The doctor should pay special attention to, among others on:

– an unexplained, chronic or recurrent disease of the child;

– multiple hospitalizations for unusual reasons or symptoms of the disease,

– discrepancies between the test results and the child’s health condition,

– initial diagnosis of a very rare disease,

– the fact that symptoms improve or decrease significantly when the child is not cared for by the parents,

– the fact that the mother is unnaturally caring and sensitive to the child, that she emphasizes that the child does not tolerate the prescribed treatment, that she is worried about the embarrassment of doctors resulting from diagnostic failures rather than the child’s disease,

– the fact that there were unexplained deaths of newborns in the child’s family,

– the mother was a medical professional or has a rich history of numerous and unexplained diseases herself,

– detection of a drug in the blood that has not been prescribed by the doctor.

Dear mother?

The data collected so far shows that in over 95 percent. In some cases, the person abusing the child was the biological mother. Usually, she is extremely caring and does not leave the child’s bed in the hospital. In reality, however, for unknown reasons, he rejects the child or uses them to attract attention. Such a person is often emotionally unstable. Sometimes he is indifferent to the hard work of medics, sometimes he accuses them of lack of knowledge and competence. But at the same time, she willingly cooperates with medical staff, accepts no questions asked for additional diagnostic tests, regardless of the risks and pain they carry for her child. Invents or even provokes new symptoms of the disease. She diligently hides her actions, eg giving the child some “syrup”, a strange drink, etc. She does it so effectively that for years she manages to cheat doctors and nurses. When she is concerned that she might be caught, she can destroy a sample taken for testing or steal the results of obtained tests.
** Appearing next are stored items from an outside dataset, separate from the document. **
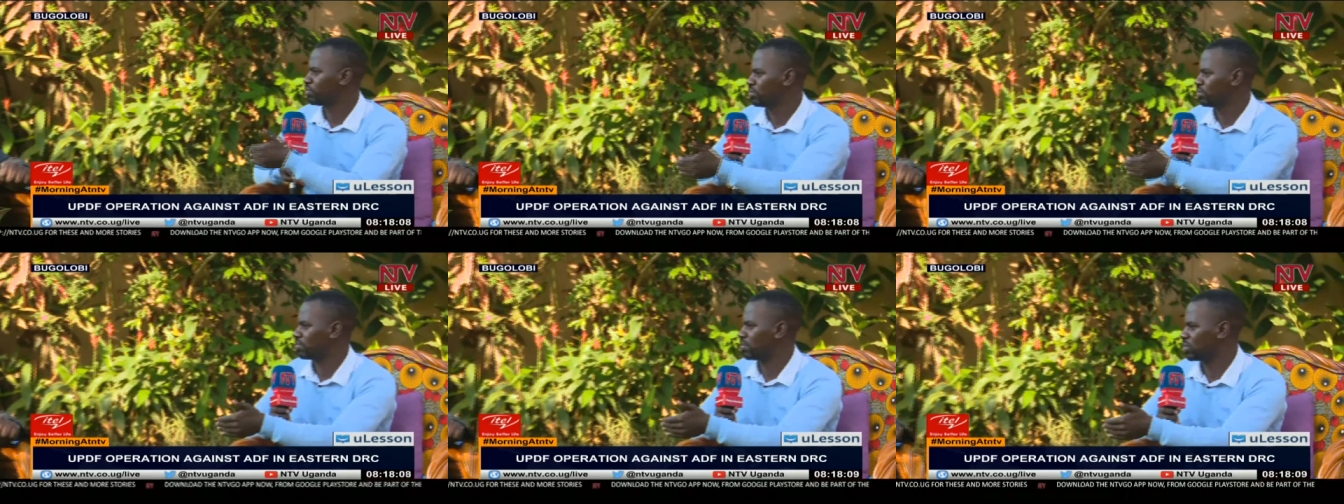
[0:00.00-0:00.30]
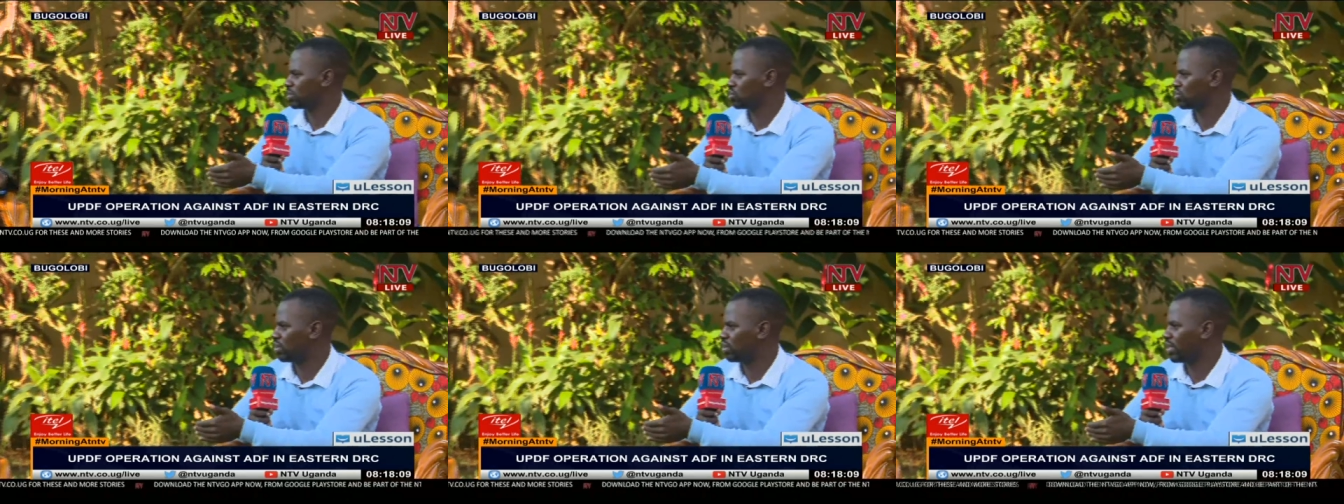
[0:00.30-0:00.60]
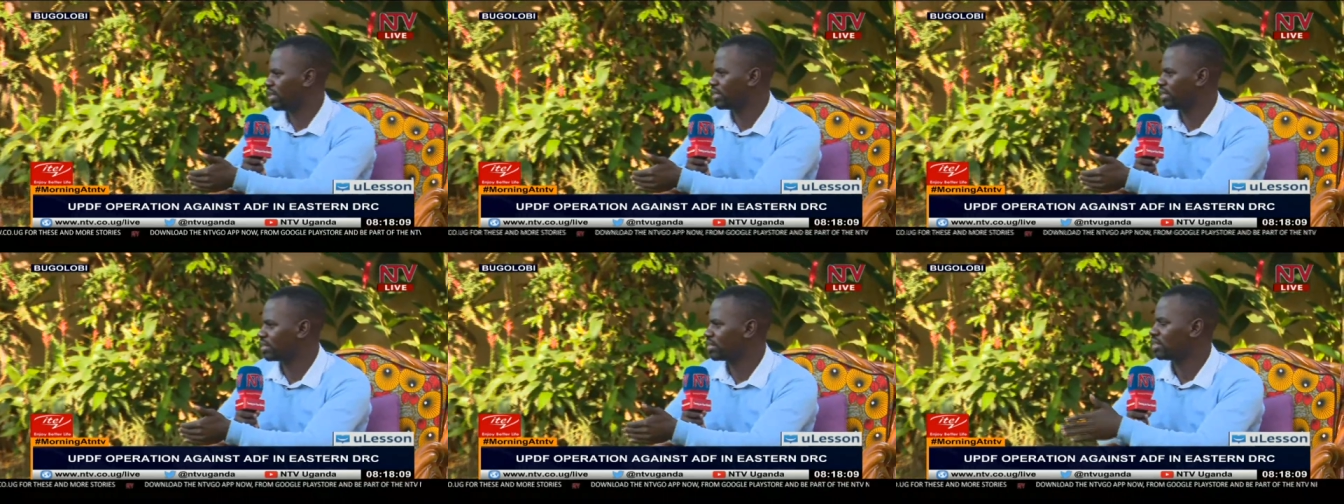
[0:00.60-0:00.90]
preparation
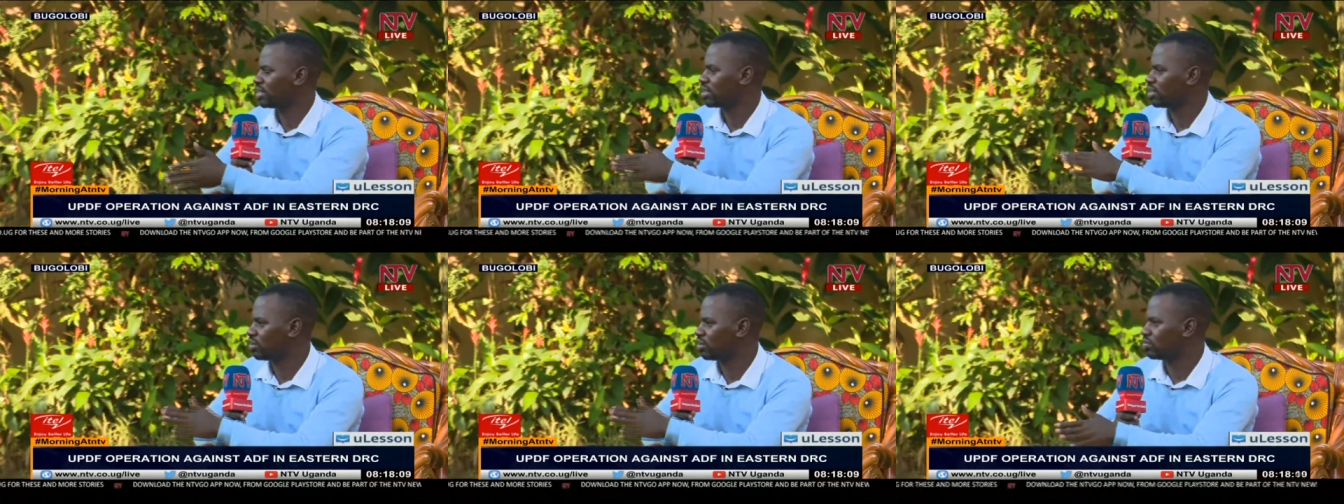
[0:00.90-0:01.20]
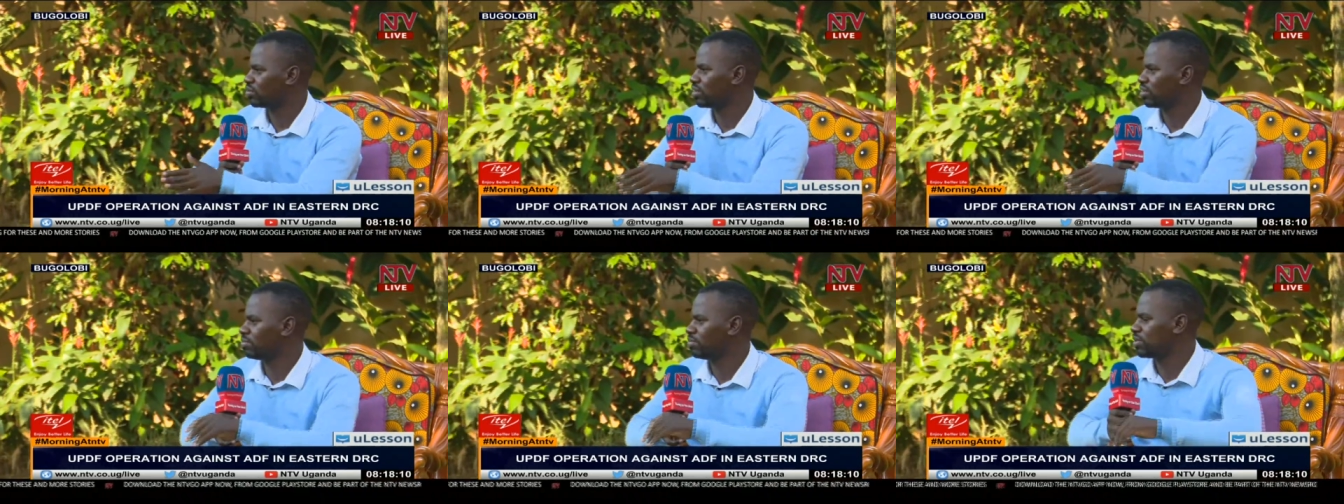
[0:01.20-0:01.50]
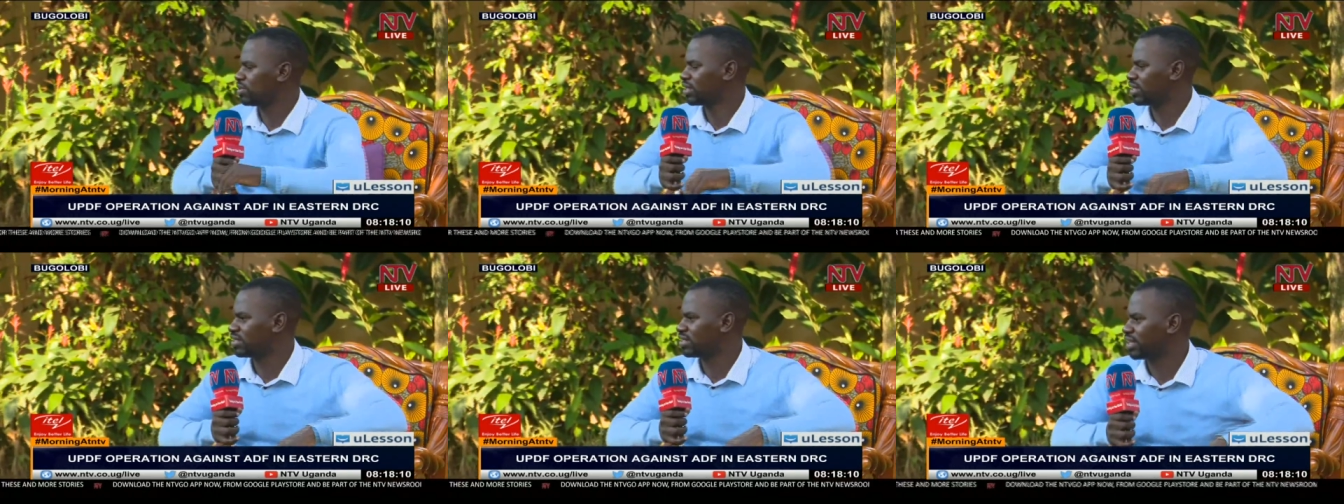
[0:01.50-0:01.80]
like on the
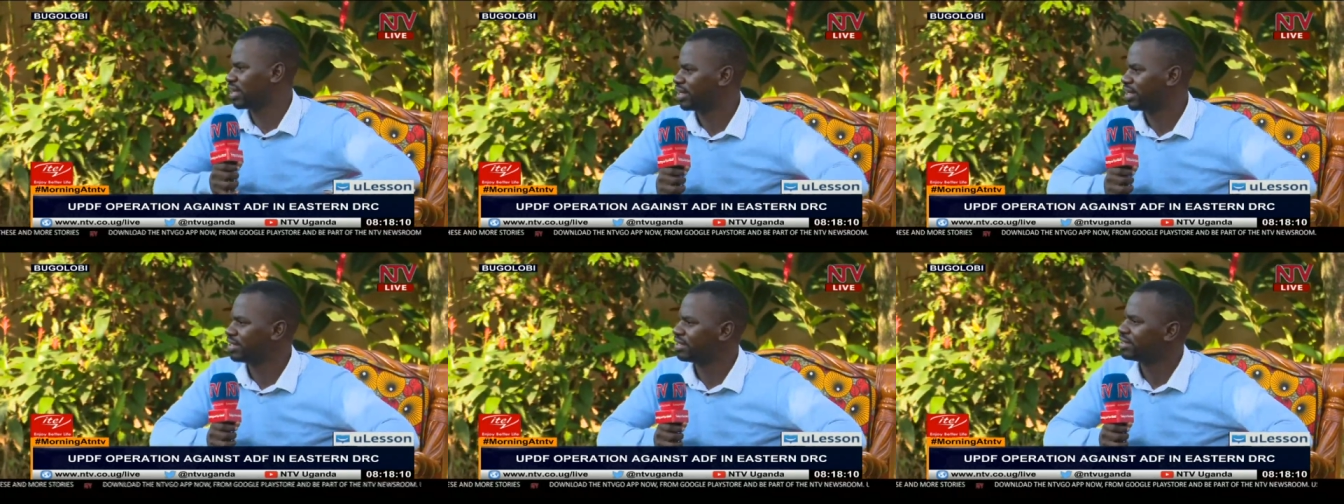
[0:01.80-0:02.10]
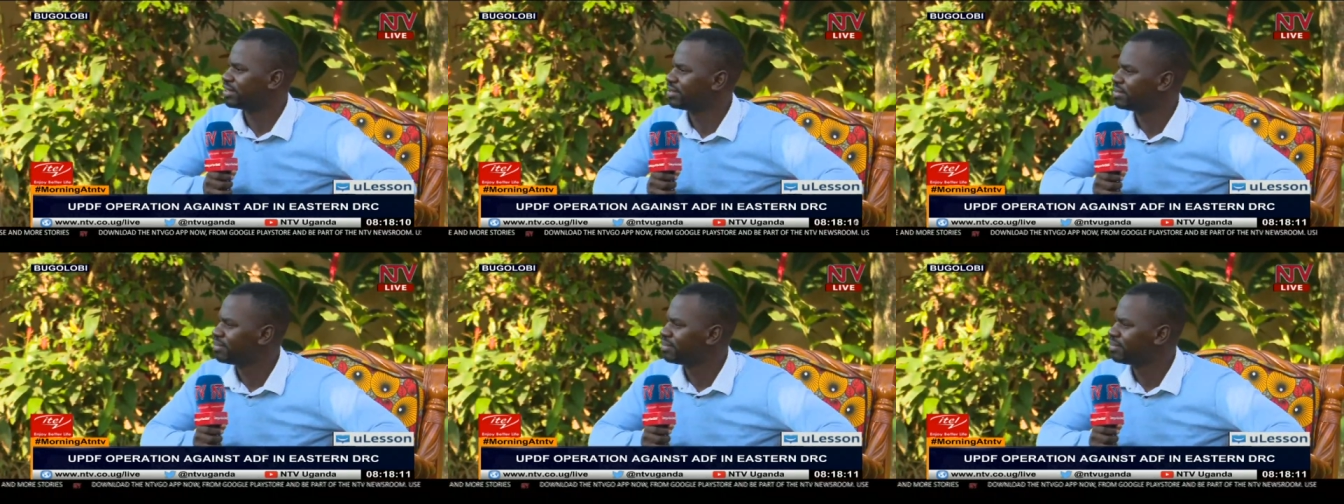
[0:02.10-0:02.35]
military side?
The best way to recover is through short- and long-term therapy. The patient should also be under constant psychological care. Cognitive-behavioral psychotherapy is also recommended. Treatment lasts for years and does not always bring the expected results. The child must be isolated from the mother during therapy. After the end of its treatment, the relevant services must check whether it still does not display behaviors that are dangerous for the child. If the mother does not learn to accept her unwanted child, she should not and cannot continue to look after her. – The best results would be achieved by psychotherapy, which would make the patient aware of what motivates him to such behavior, verify his needs and make it possible to change his current functioning. However, conscious psychotherapy must be voluntary, and in the case of this disease there is often no such will – adds the specialist.